Chapter 1 – Project overview

Identifies 7 key stages in assuring learning from an AACSB White Paper

  1. establishing graduate attributes and measurable learning outcomes for the program;
  2. mapping learning outcomes to suitable units of study in the program (where possible allowing for introduction, further development and then assurance of the outcomes);
  3. aligning relevant assessment tasks to assure learning outcomes;
  4. communicating learning outcomes to students;
  5. collecting data to show student performance for each learning objective;
  6. reporting student performance in the learning outcomes;
  7. reviewing reports to identify areas for program development (‘Closing the Loop’).

Explains the growing requirement for this, lots of acronyms and literature.
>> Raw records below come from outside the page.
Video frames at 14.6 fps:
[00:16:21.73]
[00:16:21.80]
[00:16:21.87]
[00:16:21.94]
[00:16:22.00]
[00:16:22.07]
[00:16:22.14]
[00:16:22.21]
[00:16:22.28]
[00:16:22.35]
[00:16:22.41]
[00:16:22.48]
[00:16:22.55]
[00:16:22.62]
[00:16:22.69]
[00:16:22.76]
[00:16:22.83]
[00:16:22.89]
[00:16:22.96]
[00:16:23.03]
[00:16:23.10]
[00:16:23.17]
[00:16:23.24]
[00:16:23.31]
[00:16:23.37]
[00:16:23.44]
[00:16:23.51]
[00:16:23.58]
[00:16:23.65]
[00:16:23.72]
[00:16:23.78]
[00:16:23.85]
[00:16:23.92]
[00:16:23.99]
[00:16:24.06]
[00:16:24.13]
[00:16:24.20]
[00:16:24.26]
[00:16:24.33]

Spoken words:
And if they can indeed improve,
Mentions their prior project which development the ReView online assessment system to help staff develop criteria that assessed GAs within the set assignments. Students have self-evaluations.
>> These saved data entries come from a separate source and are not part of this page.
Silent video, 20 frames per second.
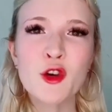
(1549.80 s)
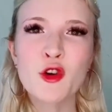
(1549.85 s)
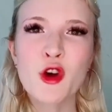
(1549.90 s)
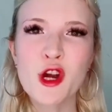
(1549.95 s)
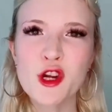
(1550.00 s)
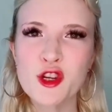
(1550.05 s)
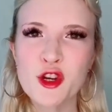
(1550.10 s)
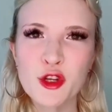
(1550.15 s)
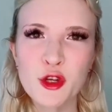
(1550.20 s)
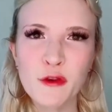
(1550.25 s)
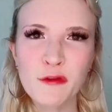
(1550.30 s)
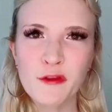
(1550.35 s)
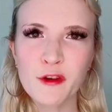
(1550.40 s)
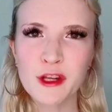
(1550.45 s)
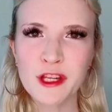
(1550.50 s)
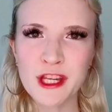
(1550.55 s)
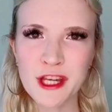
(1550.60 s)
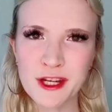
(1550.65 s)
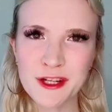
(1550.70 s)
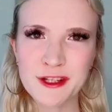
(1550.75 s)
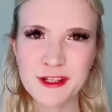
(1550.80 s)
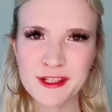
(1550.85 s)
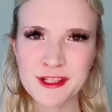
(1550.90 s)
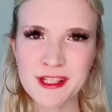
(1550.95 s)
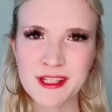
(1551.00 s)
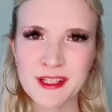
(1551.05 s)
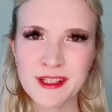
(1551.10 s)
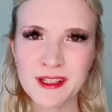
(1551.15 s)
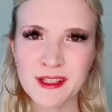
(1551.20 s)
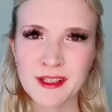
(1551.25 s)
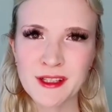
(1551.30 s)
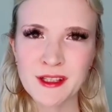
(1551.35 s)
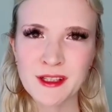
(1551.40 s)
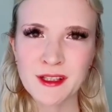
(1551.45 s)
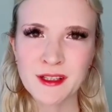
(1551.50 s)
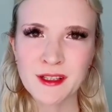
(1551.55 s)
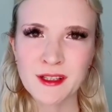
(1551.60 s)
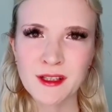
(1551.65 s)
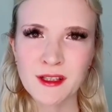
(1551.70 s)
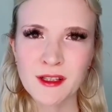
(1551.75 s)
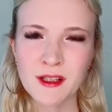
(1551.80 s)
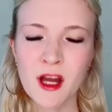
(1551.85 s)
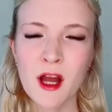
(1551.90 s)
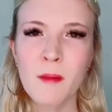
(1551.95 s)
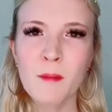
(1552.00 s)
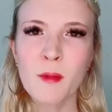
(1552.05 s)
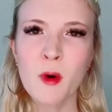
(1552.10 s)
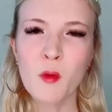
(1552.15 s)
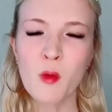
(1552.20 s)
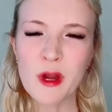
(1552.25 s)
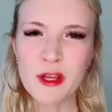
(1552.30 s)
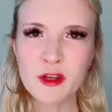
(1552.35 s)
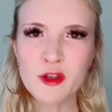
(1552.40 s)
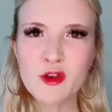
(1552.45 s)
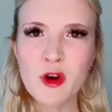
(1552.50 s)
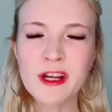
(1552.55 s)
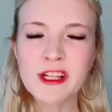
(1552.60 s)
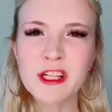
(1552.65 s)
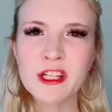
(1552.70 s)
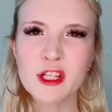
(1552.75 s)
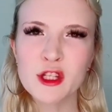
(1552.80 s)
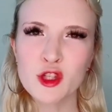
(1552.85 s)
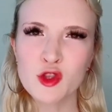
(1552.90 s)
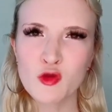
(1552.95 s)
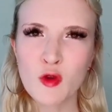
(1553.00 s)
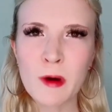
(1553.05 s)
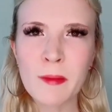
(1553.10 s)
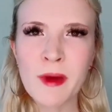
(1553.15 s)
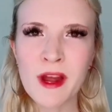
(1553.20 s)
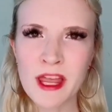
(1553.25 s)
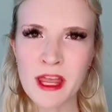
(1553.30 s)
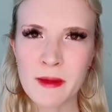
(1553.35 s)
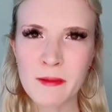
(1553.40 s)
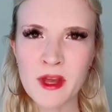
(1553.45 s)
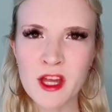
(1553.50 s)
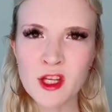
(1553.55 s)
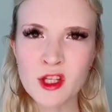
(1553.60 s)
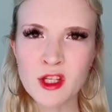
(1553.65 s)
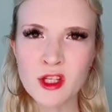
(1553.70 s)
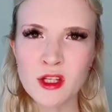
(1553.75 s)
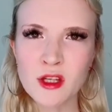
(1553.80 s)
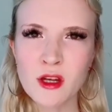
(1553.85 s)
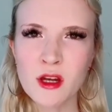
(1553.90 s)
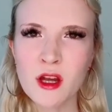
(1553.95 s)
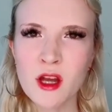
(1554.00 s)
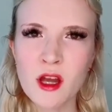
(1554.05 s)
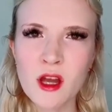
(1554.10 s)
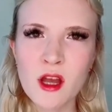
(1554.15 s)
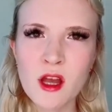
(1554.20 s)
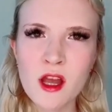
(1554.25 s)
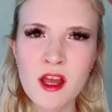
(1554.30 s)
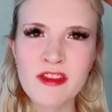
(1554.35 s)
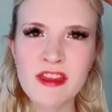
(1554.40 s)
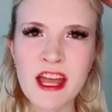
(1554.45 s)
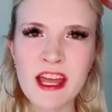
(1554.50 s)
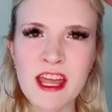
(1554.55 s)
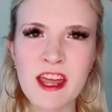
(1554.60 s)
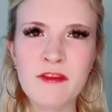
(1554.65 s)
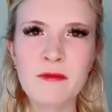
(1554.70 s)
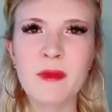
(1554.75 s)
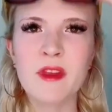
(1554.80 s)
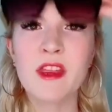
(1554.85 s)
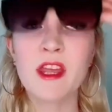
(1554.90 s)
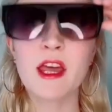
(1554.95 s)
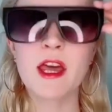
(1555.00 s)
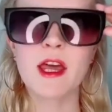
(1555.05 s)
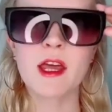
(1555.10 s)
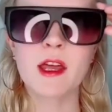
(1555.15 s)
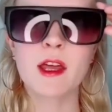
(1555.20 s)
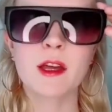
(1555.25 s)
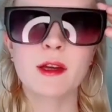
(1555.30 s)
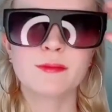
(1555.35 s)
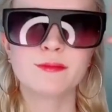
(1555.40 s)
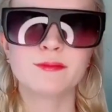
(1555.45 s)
a crush on you for years. But when you tried to destroy my image, that gave me the ick.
Project aims to inform strategy to identify efficient and manageable assurance mechanisms (effective not important?).

Chapter 2 – methodology

Key guiding questions

  1. How is mapping of GAs being done?
  2. How is the collection of GA data being done?
  3. What are the main challenges in mapping and collecting?
  4. Are there identifiable good practice principels?
  5. What are the tools currently being used?
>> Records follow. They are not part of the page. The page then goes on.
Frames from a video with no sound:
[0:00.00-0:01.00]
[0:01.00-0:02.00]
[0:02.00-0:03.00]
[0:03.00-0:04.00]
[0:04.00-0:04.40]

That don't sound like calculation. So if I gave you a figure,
Chapter 3 – Literature review

here come the standards

Standards are defined as “the explicit levels of attainment required of and achieved by students and graduates, individually and collectively, in defined areas of knowledge and skills” (TEQSA, 2011, p. 3)……Academic standards are learning outcomes described in terms of core discipline knowledge and core discipline-specific skills, and expressed as the minimum learning outcomes that a graduate of any given discipline (or program) must have achieved (Ewan, 2010).

TEQSA is apparently requiring academic standards “be expressed as measurable or assessable learning outcomes”.

Determining standards and then collecting data against those is complex. Coates (2010) acknowledges the complexity and suggests a need for cultural change. And there is apparently an urgent need for “new, efficient and effective ways of judging and warranting” (Oliver, 2011, p. 3).

Extant literature

AoL finds its pedagogical basis in student-centered learning.

Curriculum mapping in AOL is the process of embedding learning outcomes related to GAS into units of study where these are introduced, developed and then assured.

AUQA required curriculum mapping as do most professional accrediting bodies – hence the 2009 observation from Barrie (et al 2009) that most Australian universities have some sort of strategic project underway.

The higher ed mapping literature is scant but suggests it’s useful for (all backed up with citations)

  • identifying gaps in a program
  • monitoring course diversity and overlap
  • providing opportunity for reflection and discourse
  • reducing confusion and overlap and increasing coherence

There are more, but there does seem to be some overlap.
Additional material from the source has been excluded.